# WORK ORDER
Apart from the pictures, every entry should be reproduced exactly.

# DATASET
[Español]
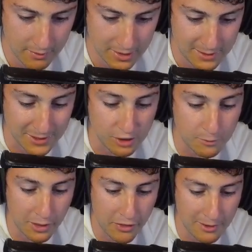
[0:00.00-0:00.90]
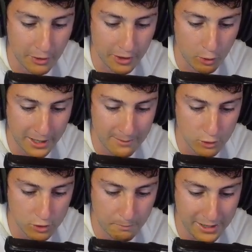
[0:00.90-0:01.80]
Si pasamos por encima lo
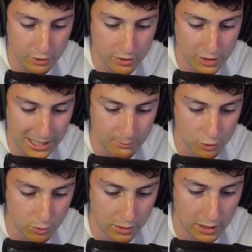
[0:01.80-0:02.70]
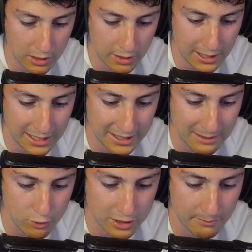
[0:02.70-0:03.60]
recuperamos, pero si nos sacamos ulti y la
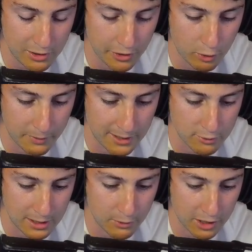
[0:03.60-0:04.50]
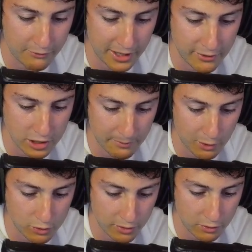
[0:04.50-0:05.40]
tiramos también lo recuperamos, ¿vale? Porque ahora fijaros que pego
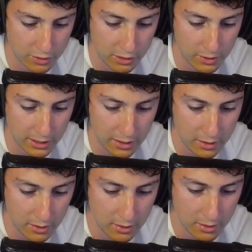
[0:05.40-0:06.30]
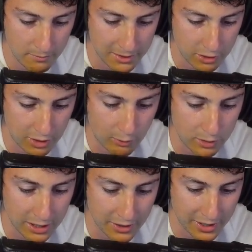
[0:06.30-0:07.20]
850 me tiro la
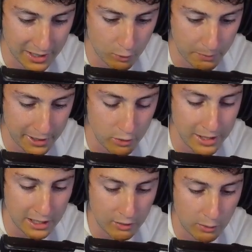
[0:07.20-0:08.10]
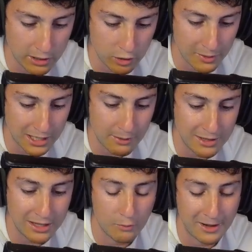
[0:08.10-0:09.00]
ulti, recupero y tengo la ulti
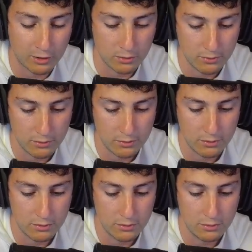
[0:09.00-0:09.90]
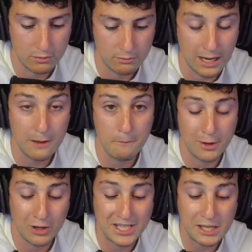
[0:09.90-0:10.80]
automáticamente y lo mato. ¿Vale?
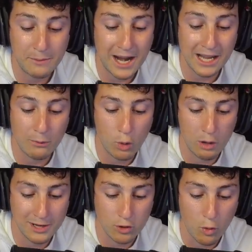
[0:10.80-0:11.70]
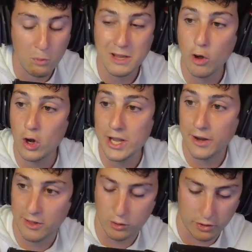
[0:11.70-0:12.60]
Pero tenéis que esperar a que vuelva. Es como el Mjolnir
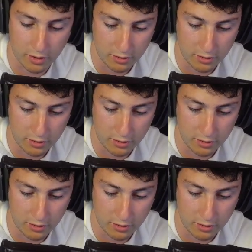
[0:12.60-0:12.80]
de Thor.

# WRITTEN RESPONSE
[Español]
[0:00.00-0:00.90]
[0:00.90-0:01.80]
Si pasamos por encima lo
[0:01.80-0:02.70]
[0:02.70-0:03.60]
recuperamos, pero si nos sacamos ulti y la
[0:03.60-0:04.50]
[0:04.50-0:05.40]
tiramos también lo recuperamos, ¿vale? Porque ahora fijaros que pego
[0:05.40-0:06.30]
[0:06.30-0:07.20]
850 me tiro la
[0:07.20-0:08.10]
[0:08.10-0:09.00]
ulti, recupero y tengo la ulti
[0:09.00-0:09.90]
[0:09.90-0:10.80]
automáticamente y lo mato. ¿Vale?
[0:10.80-0:11.70]
[0:11.70-0:12.60]
Pero tenéis que esperar a que vuelva. Es como el Mjolnir
[0:12.60-0:12.80]
de Thor.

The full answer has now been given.